### Exercise materials:
-=-=-

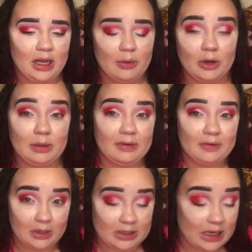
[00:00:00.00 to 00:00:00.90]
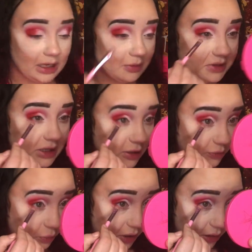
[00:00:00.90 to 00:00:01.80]
We're going to be very tight with that as
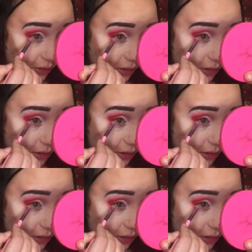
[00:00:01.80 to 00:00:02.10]
well.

-=-=-

### Task statement:
Write the data out again exactly, but without its images.

### Result below:
[00:00:00.00 to 00:00:00.90]
[00:00:00.90 to 00:00:01.80]
We're going to be very tight with that as
[00:00:01.80 to 00:00:02.10]
well.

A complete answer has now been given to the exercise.